Data listing =
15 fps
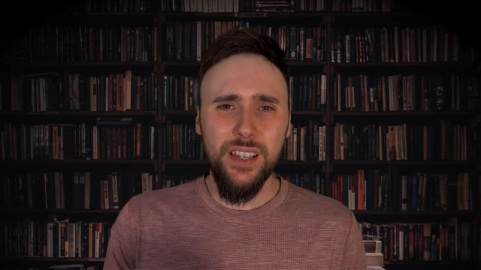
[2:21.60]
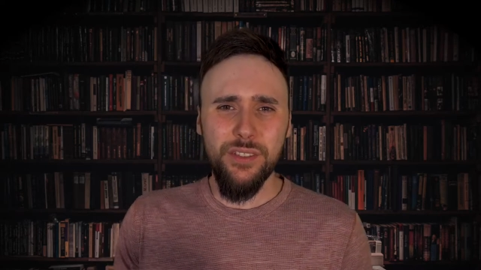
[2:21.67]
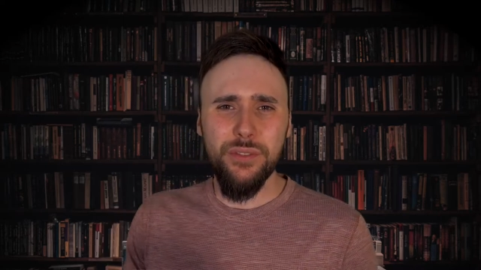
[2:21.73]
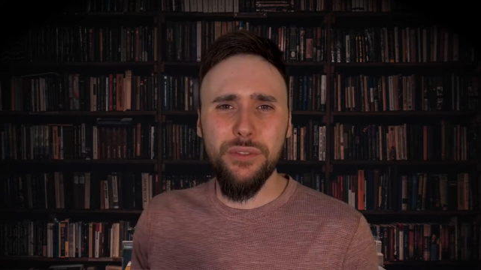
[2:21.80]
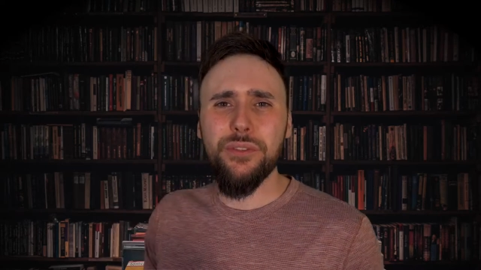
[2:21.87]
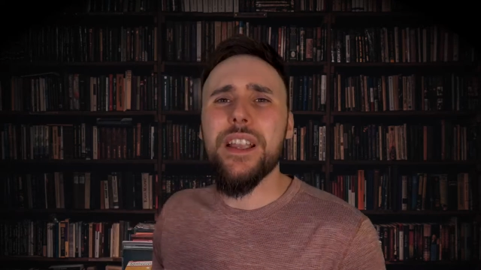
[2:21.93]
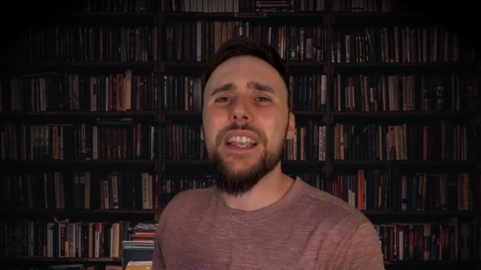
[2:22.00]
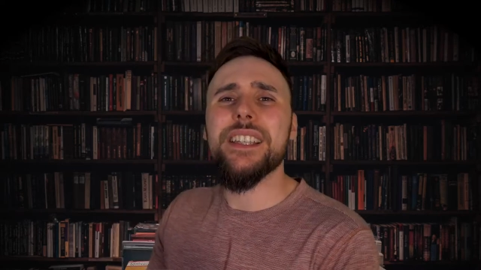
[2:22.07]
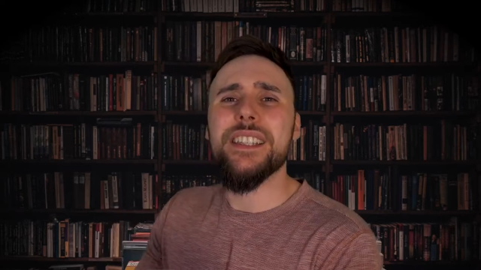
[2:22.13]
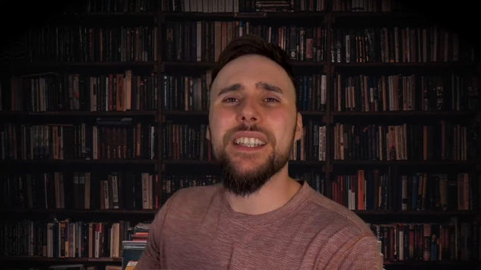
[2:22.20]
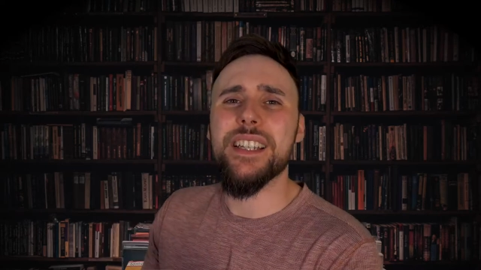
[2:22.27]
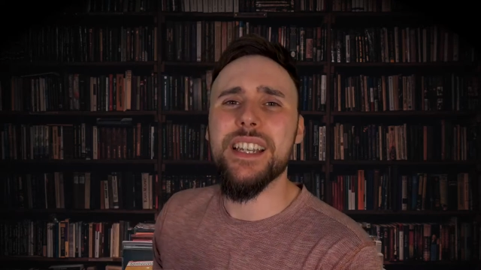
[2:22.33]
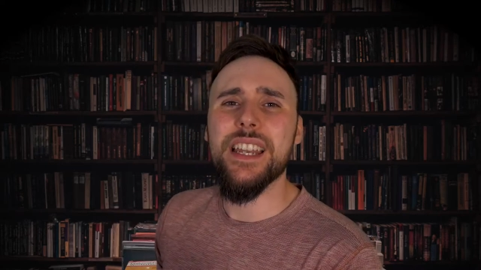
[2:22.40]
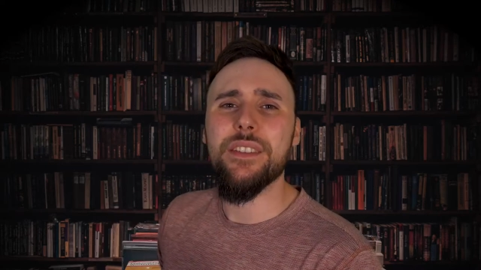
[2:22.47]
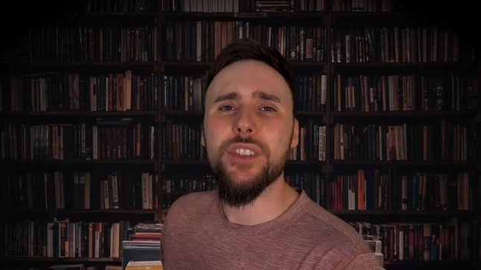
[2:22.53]

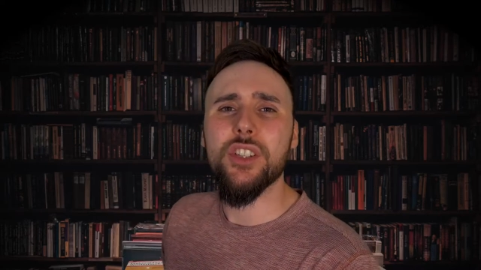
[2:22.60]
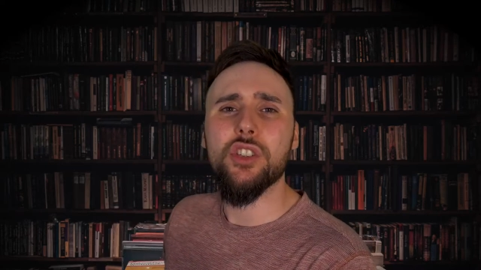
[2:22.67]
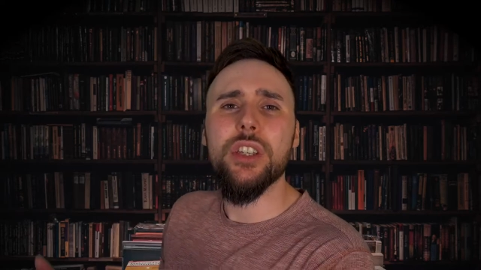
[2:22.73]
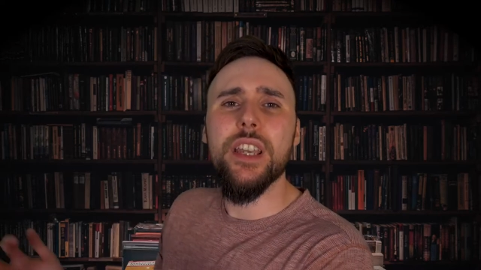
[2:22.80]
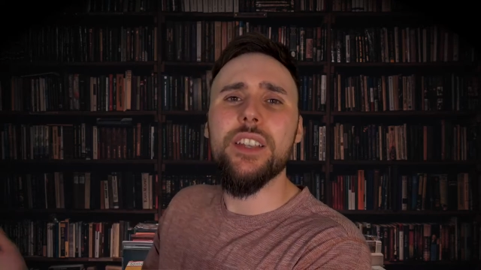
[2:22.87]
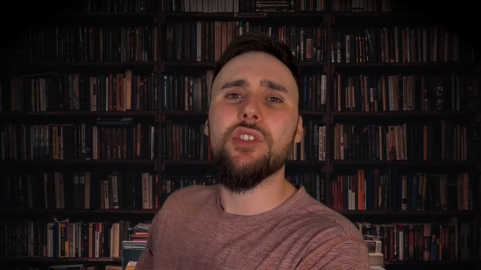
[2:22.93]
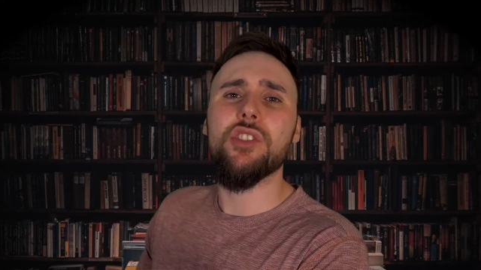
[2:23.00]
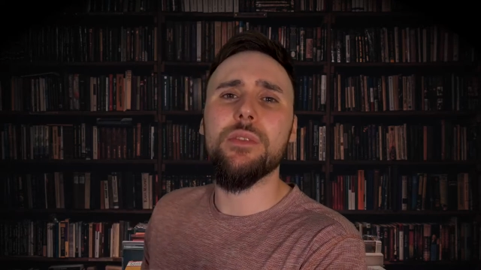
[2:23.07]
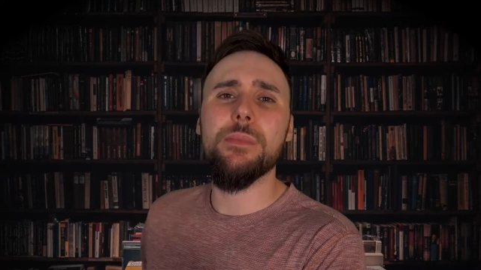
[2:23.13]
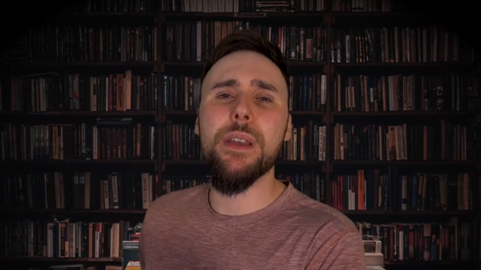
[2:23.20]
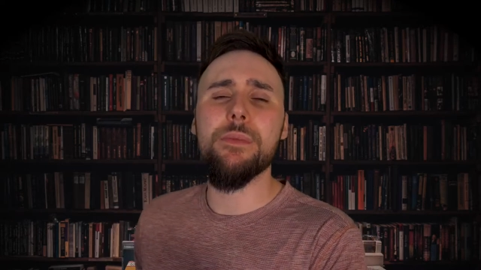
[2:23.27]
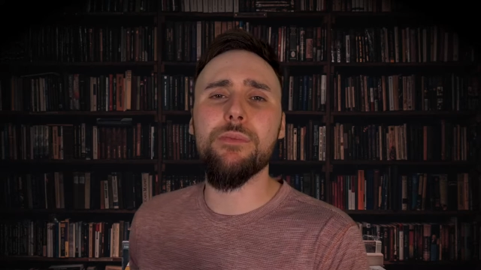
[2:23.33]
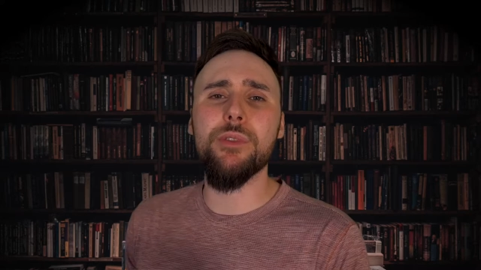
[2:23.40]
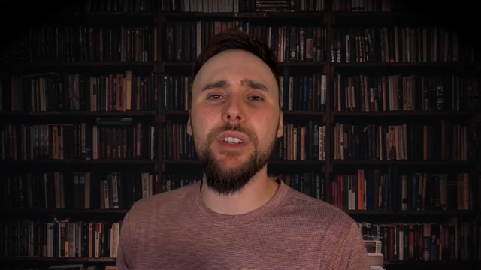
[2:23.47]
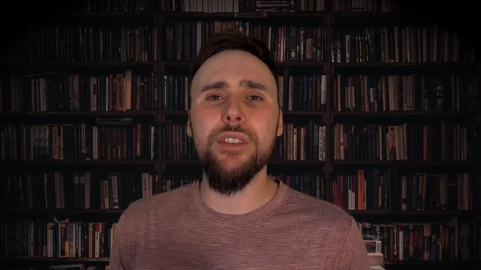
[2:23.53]
fading and ever-changing
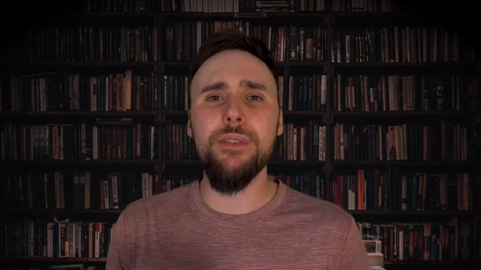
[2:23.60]
memory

Work instruction = Print all of the material exactly. Omit pictures.

Answer to the problem =
15 fps
[2:21.60]
[2:21.67]
[2:21.73]
[2:21.80]
[2:21.87]
[2:21.93]
[2:22.00]
[2:22.07]
[2:22.13]
[2:22.20]
[2:22.27]
[2:22.33]
[2:22.40]
[2:22.47]
[2:22.53]

[2:22.60]
[2:22.67]
[2:22.73]
[2:22.80]
[2:22.87]
[2:22.93]
[2:23.00]
[2:23.07]
[2:23.13]
[2:23.20]
[2:23.27]
[2:23.33]
[2:23.40]
[2:23.47]
[2:23.53]
fading and ever-changing
[2:23.60]
memory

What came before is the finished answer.